→ **Information supplied**:
□ □ □ □

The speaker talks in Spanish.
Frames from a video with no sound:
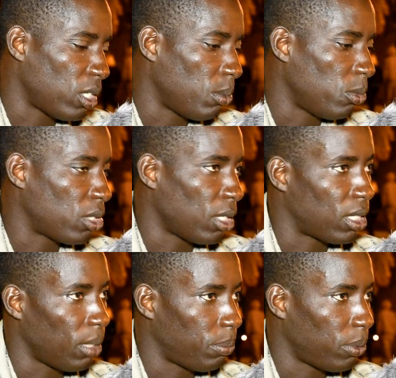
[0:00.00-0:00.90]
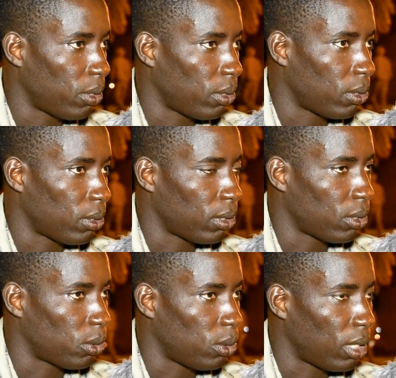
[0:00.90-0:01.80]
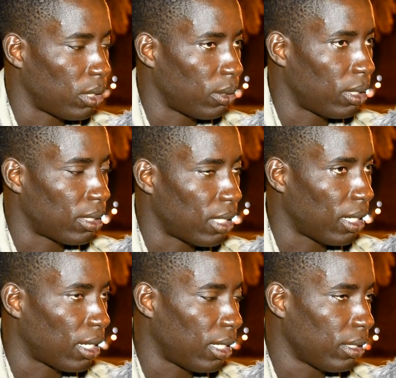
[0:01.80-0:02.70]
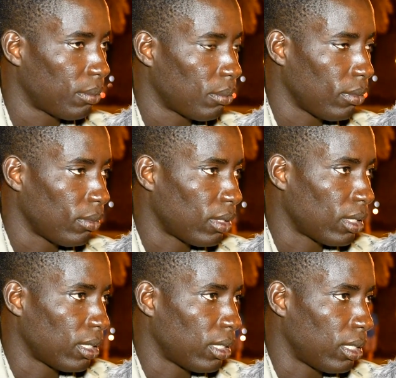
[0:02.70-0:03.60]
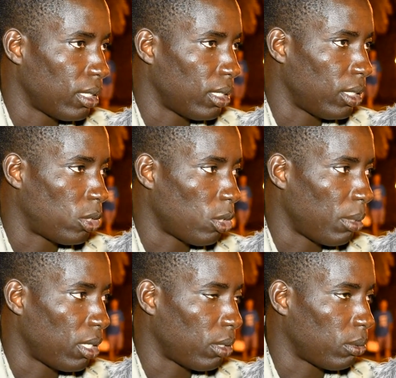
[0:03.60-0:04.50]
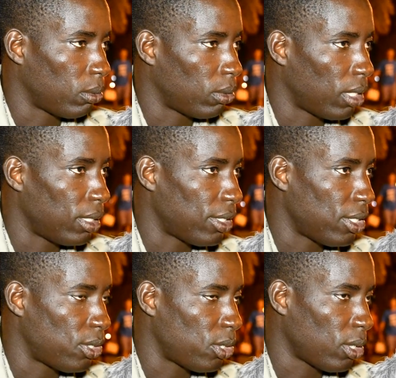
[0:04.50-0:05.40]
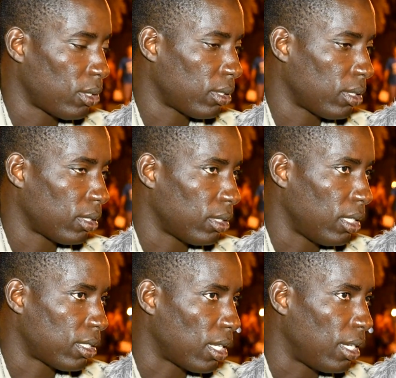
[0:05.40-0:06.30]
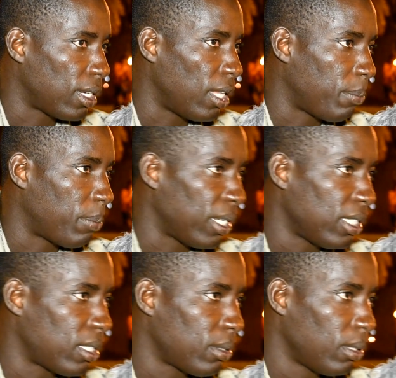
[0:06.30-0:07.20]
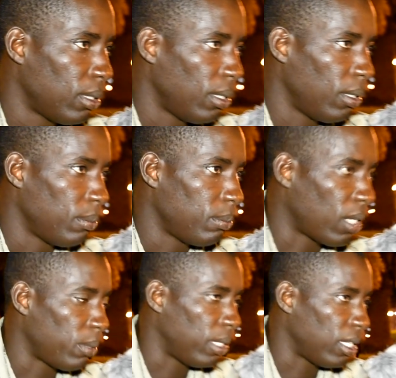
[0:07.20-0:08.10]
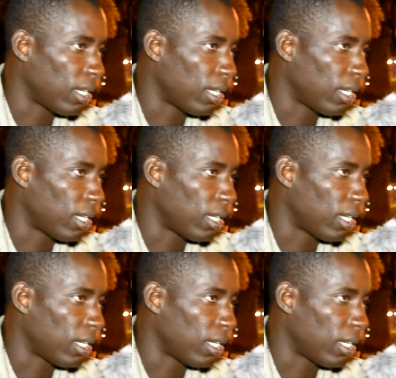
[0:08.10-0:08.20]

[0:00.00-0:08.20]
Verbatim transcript: de mucho tiempo estudiando en Senegal tomé una decisión de salir del país para venir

□ □ □ □

Output the entries verbatim, skipping images.

→ **Completed exercise**:
The speaker talks in Spanish.
Frames from a video with no sound:
[0:00.00-0:00.90]
[0:00.90-0:01.80]
[0:01.80-0:02.70]
[0:02.70-0:03.60]
[0:03.60-0:04.50]
[0:04.50-0:05.40]
[0:05.40-0:06.30]
[0:06.30-0:07.20]
[0:07.20-0:08.10]
[0:08.10-0:08.20]

[0:00.00-0:08.20]
Verbatim transcript: de mucho tiempo estudiando en Senegal tomé una decisión de salir del país para venir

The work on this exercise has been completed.